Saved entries
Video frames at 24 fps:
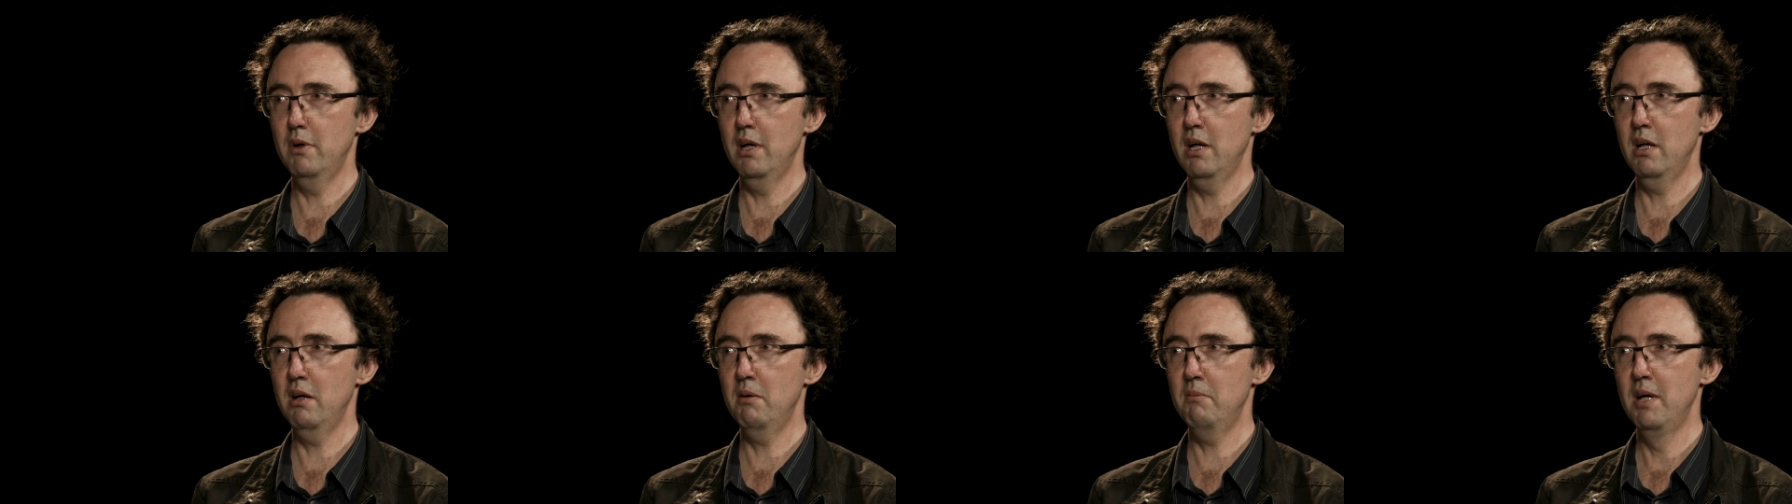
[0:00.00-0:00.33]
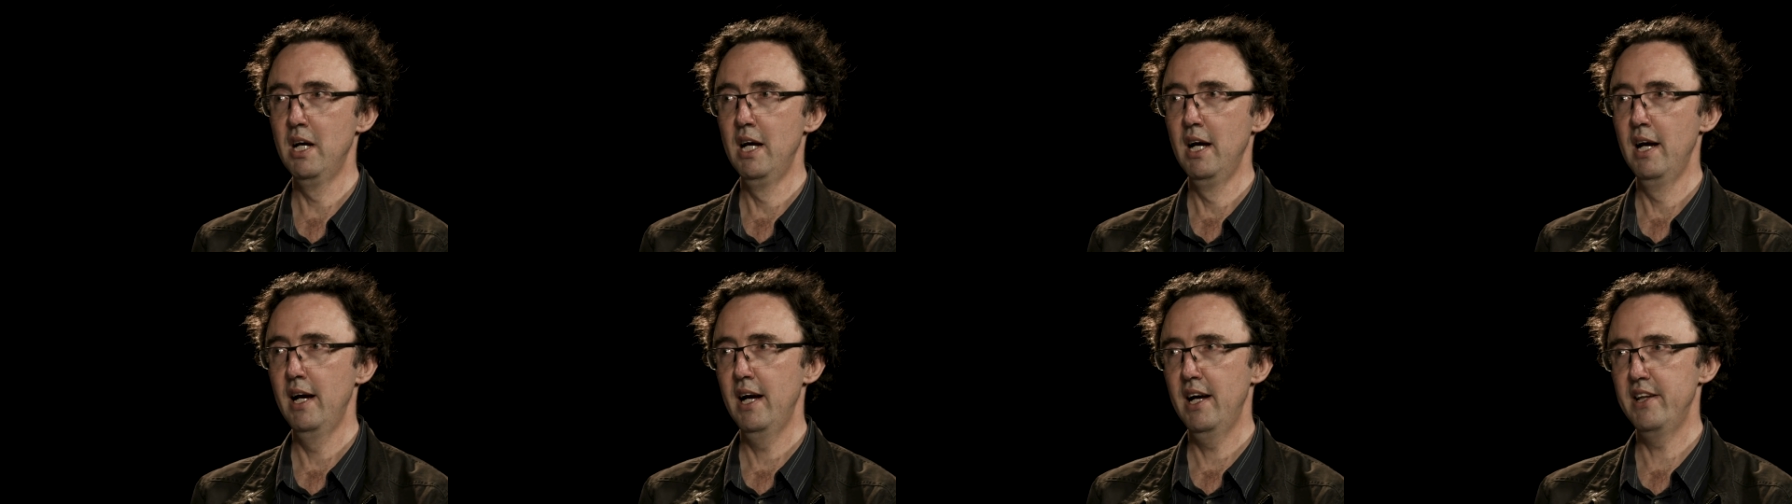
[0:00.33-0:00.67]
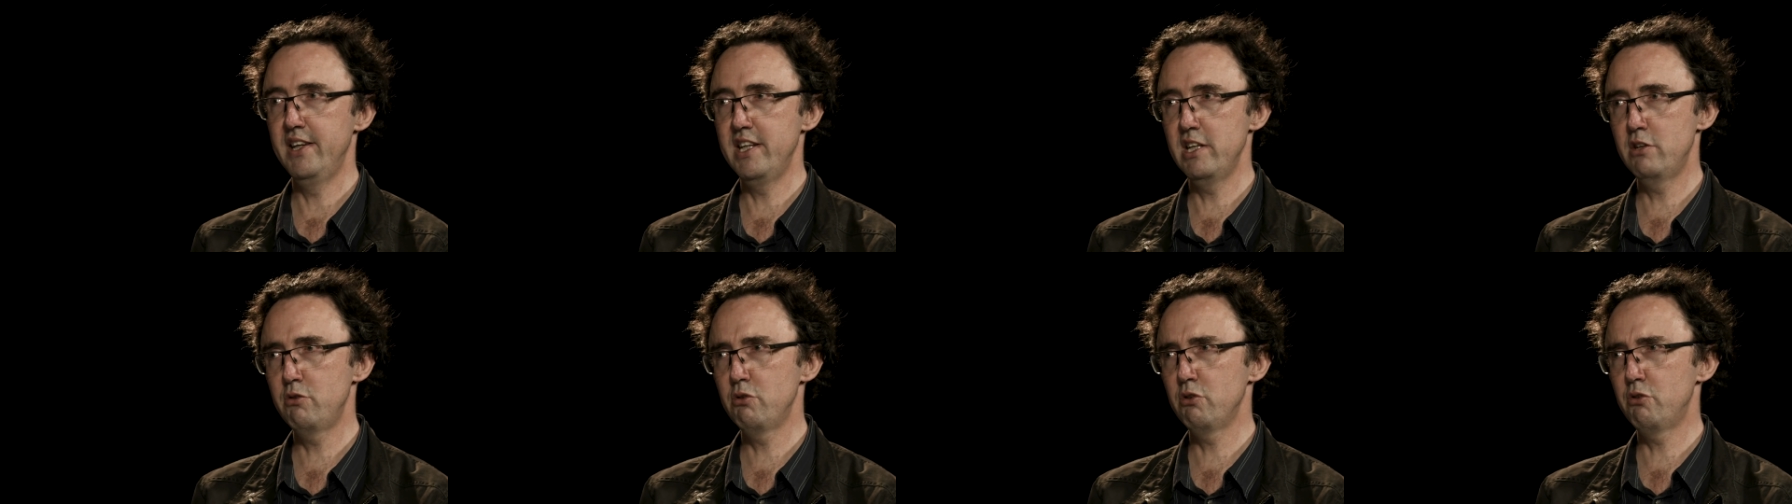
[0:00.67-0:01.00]
Um,
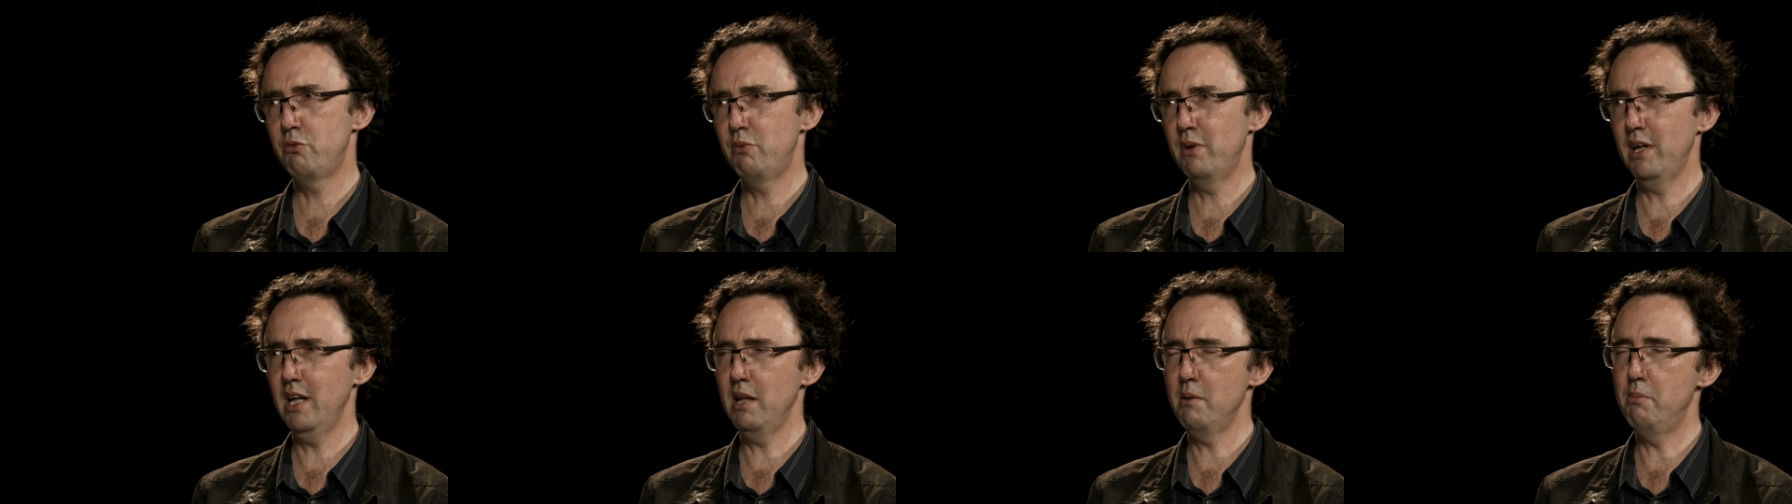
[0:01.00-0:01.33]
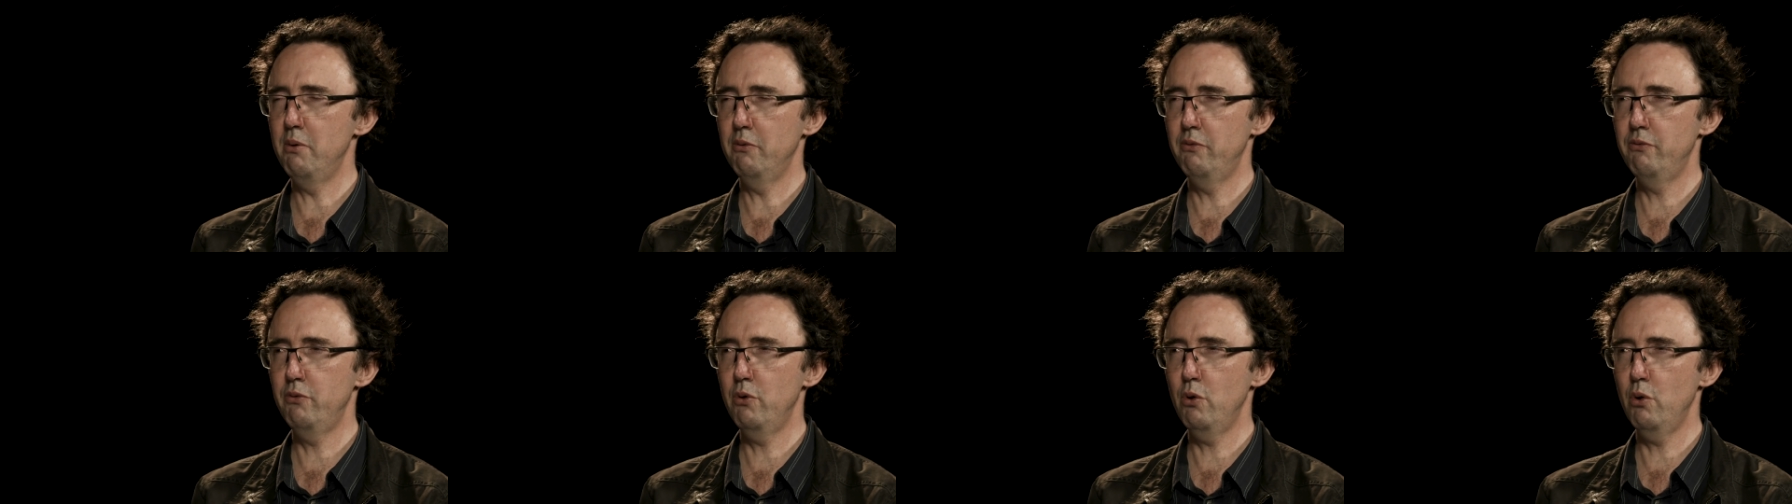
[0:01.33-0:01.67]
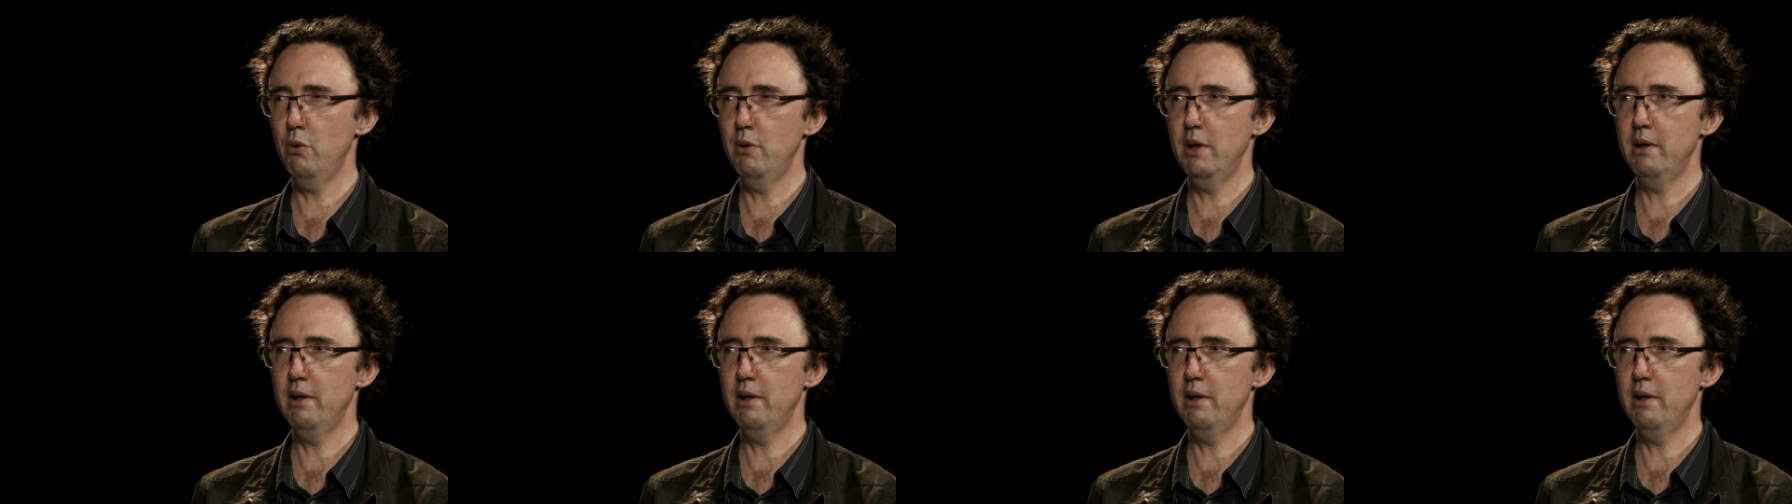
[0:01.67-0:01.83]
and this was really before,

__To do__:
Return every record above exactly as written, but drop the pictures.

__Your response__:
Video frames at 24 fps:
[0:00.00-0:00.33]
[0:00.33-0:00.67]
[0:00.67-0:01.00]
Um,
[0:01.00-0:01.33]
[0:01.33-0:01.67]
[0:01.67-0:01.83]
and this was really before,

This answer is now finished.